In a rather extreme move, the TV personality Ainsley Harriott recently hacked off his own leg. Speaking from his bed in St. Stephen’s Hospital, Harriott stated: “I’ll admit this was drastic action, but the fact of the matter is, the more severe your injury, the longer you get to enjoy Mr McDavey’s exquisite meat and potato pies. I fully intend to hack off my other leg as soon as I’m discharged. Ha! Ha! Ha!”
Due to the Isle of Skye’s relatively tiny population, it was recently estimated that the island is now inhabited almost entirely by injured celebrity chefs.
Poppa Doms Indian Restaurant, Dorset
On its grand opening in 2004, Poppa Doms was described by the food critic Lloyd Grossman as “sickening”. Local newspapers described it as “the worst Indian restaurant on the south coast of England – and possibly the world.” The restaurant would undoubtedly have closed down were it not for its surprise signature dish – egg and chips.
On his return to the restaurant in 2008, Grossman wrote: “Poppa Doms has risen like a Phoenix from the flames. Today I have eaten possibly the greatest portion of egg and chips there has ever been, or ever could be.”
The restaurant has been the recipient of numerous awards, purely on the basis of one dish. On presenting head chef Raj Lucky with his prize at the Asian Excellence Awards, Bollywood superstar Amita Butchen declared, “Congratulations to Poppa Doms!
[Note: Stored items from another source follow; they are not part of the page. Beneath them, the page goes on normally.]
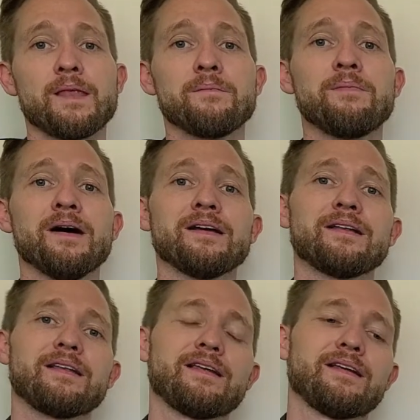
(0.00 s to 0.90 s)
But
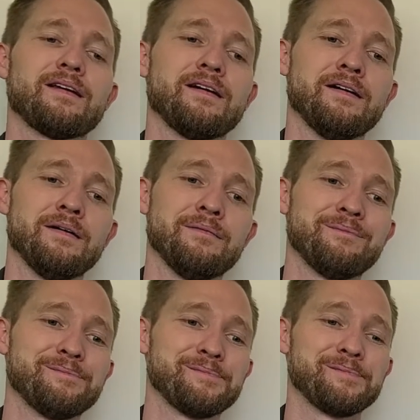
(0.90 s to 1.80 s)

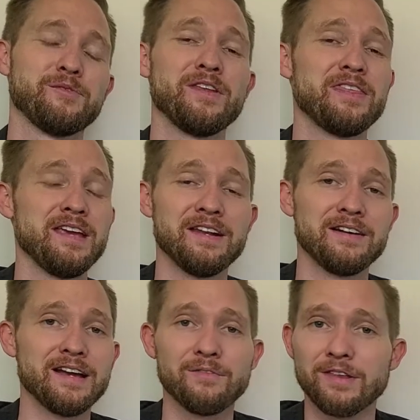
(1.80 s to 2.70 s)
with the
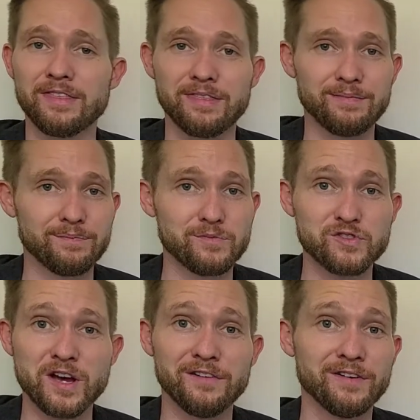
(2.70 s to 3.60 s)
internet, with
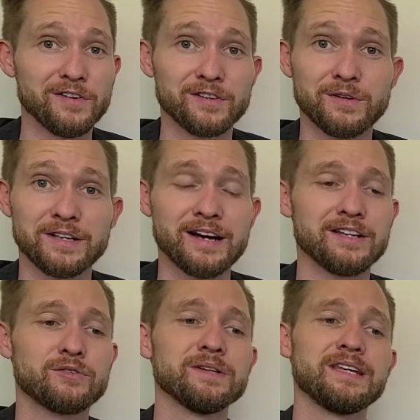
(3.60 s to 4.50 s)
cell phones and whatnot,
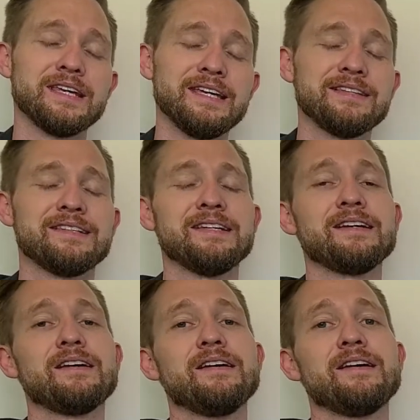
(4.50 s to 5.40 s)
it's really easy
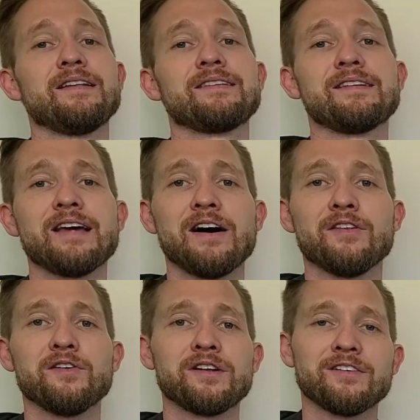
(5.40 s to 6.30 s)
to
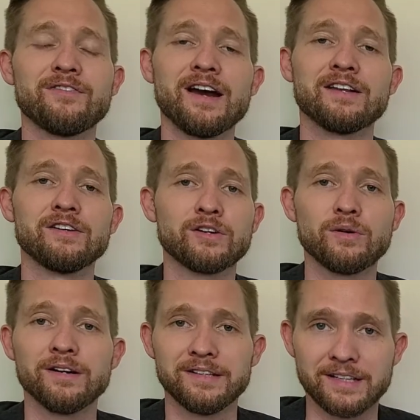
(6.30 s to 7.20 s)
download and to find good
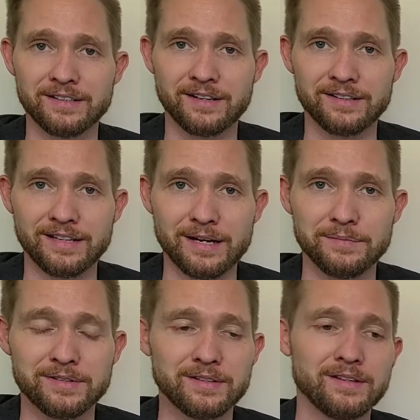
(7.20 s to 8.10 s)
quality guitar
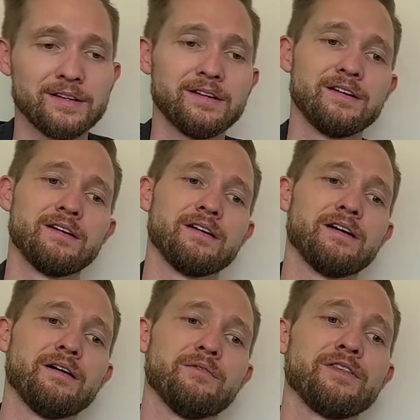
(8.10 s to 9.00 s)
tabs.
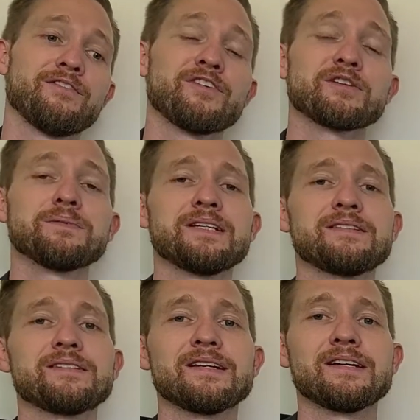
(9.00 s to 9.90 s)
One of the first
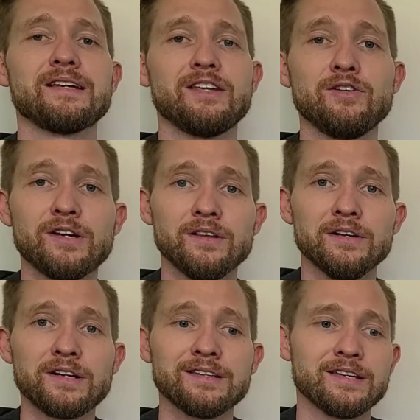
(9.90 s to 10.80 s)
places that you can
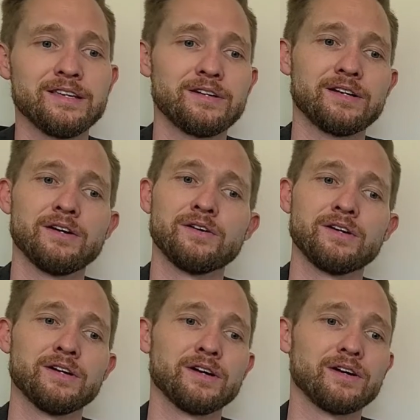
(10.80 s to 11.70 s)
look is that you can go
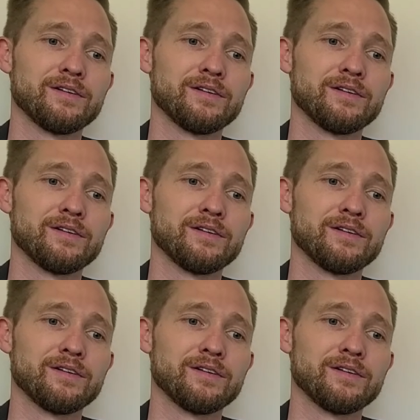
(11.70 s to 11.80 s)
to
Who’d have thought the simple combination of egg and chips would attract culinary enthusiasts from all over the globe? However, I ought to point out that the rest of your menu is a disgrace to your Indian heritage. You ought to be utterly ashamed.”
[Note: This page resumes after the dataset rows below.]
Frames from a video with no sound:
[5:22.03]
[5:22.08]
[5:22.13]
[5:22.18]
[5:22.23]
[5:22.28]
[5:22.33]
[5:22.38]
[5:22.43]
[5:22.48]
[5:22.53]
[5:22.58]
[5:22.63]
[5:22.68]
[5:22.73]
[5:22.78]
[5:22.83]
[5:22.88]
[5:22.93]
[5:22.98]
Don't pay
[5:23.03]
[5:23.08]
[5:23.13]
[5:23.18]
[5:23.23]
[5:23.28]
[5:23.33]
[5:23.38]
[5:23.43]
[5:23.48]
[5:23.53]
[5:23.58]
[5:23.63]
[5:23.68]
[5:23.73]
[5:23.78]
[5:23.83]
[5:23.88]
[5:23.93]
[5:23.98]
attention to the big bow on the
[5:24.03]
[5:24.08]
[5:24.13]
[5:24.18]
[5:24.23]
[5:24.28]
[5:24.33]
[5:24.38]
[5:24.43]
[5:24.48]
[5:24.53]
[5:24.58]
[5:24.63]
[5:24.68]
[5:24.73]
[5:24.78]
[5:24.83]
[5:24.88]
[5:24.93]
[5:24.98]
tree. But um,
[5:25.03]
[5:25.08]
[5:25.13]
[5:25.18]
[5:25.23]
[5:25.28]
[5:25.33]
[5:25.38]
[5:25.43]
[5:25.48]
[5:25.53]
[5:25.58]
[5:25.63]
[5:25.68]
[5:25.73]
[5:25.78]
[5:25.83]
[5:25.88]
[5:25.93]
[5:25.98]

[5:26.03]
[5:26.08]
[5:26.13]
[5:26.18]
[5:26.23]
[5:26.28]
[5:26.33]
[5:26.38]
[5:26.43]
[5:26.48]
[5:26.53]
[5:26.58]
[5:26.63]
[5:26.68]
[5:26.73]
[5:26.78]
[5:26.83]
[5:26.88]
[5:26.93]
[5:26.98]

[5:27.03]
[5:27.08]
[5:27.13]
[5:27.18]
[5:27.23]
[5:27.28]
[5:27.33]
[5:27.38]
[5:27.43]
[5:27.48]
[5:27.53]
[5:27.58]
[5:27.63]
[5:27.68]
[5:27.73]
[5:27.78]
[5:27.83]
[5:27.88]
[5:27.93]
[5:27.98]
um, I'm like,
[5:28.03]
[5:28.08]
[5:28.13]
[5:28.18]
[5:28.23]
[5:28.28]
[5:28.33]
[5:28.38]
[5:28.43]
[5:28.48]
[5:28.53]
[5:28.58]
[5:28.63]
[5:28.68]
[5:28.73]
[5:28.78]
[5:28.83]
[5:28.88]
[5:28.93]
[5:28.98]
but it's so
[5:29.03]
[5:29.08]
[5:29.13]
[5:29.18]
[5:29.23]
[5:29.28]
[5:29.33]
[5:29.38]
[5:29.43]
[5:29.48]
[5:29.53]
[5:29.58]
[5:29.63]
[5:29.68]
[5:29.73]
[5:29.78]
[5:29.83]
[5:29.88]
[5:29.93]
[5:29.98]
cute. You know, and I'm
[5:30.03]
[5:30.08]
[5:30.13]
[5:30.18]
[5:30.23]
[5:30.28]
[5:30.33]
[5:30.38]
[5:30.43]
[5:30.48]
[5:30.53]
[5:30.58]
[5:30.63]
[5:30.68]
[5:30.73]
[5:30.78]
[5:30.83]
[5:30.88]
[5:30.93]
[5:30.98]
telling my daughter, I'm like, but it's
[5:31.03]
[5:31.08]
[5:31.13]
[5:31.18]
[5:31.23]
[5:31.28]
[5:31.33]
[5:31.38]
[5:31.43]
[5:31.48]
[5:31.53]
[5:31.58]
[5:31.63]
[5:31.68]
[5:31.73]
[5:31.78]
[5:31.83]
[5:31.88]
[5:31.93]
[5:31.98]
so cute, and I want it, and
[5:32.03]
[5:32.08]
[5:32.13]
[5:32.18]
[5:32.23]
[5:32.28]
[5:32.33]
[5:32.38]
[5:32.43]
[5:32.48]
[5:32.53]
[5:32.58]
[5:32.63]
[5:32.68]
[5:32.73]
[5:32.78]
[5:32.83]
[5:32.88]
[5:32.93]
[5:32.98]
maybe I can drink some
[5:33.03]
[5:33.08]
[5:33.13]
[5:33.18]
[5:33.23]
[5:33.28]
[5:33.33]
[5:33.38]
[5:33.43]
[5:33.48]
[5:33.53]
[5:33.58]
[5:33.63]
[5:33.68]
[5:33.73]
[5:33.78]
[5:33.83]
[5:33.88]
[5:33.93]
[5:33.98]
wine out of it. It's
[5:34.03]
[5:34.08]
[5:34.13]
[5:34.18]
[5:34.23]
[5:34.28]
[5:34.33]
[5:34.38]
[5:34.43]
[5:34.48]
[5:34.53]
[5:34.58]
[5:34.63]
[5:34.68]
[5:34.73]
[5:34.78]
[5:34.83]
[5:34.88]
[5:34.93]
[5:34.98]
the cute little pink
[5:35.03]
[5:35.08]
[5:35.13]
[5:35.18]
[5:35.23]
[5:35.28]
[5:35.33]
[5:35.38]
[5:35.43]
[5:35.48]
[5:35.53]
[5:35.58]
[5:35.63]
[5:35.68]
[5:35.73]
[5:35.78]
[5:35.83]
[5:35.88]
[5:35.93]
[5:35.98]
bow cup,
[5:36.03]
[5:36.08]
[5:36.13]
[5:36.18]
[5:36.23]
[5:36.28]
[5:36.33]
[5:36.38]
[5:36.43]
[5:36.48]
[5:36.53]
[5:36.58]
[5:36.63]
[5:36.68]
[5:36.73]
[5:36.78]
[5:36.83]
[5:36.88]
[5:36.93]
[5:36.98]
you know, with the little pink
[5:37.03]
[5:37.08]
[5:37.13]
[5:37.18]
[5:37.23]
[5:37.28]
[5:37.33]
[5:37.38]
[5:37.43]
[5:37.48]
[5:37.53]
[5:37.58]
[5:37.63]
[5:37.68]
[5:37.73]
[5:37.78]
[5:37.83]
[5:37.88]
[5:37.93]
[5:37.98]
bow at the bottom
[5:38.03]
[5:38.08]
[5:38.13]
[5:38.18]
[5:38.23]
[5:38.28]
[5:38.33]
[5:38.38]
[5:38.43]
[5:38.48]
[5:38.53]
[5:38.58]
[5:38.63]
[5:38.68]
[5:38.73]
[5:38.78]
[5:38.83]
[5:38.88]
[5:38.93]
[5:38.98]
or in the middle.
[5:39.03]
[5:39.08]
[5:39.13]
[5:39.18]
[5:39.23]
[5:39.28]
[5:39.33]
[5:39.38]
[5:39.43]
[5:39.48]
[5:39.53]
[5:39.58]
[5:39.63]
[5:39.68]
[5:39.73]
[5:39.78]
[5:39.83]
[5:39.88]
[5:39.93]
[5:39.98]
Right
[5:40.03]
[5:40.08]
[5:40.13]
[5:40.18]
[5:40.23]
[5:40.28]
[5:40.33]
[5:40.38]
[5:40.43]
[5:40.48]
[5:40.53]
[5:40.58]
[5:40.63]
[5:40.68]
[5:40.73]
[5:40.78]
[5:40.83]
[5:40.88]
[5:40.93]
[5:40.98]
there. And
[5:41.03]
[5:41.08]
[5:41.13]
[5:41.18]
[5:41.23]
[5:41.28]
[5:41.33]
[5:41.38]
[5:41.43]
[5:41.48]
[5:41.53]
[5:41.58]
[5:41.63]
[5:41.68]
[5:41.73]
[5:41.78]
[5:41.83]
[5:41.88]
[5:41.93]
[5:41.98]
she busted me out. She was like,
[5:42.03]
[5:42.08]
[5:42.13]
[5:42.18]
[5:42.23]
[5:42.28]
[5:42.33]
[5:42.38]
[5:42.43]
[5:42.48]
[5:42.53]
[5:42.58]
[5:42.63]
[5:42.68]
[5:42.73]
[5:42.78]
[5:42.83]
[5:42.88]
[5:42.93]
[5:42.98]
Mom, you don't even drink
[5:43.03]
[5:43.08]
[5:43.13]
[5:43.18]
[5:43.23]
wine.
Located in a patch of trees on the outskirts of Toronto, Stews is the only restaurant in the world to be built, owned and operated entirely by squirrels. Nicknamed after its owner, Stewie the Squirrel, the restaurant’s menu boasts a wide variety of acorn-based dishes, including acorn salad (ingredients: acorns), acorn pie (ingredients: acorns) and their signature dish, Stew’s Stew (ingredients: acorns). The restaurant is hugely popular, not just among the squirrel community, but with food-lovers from the human world.
TV chef Gordon Ramsay described Stews as “an utter delight. Wonderful food, wonderful atmosphere ... Well worth moving to Canada for.”
Tragically, Stews was recently forced to close after the entire restaurant was eaten by a racoon.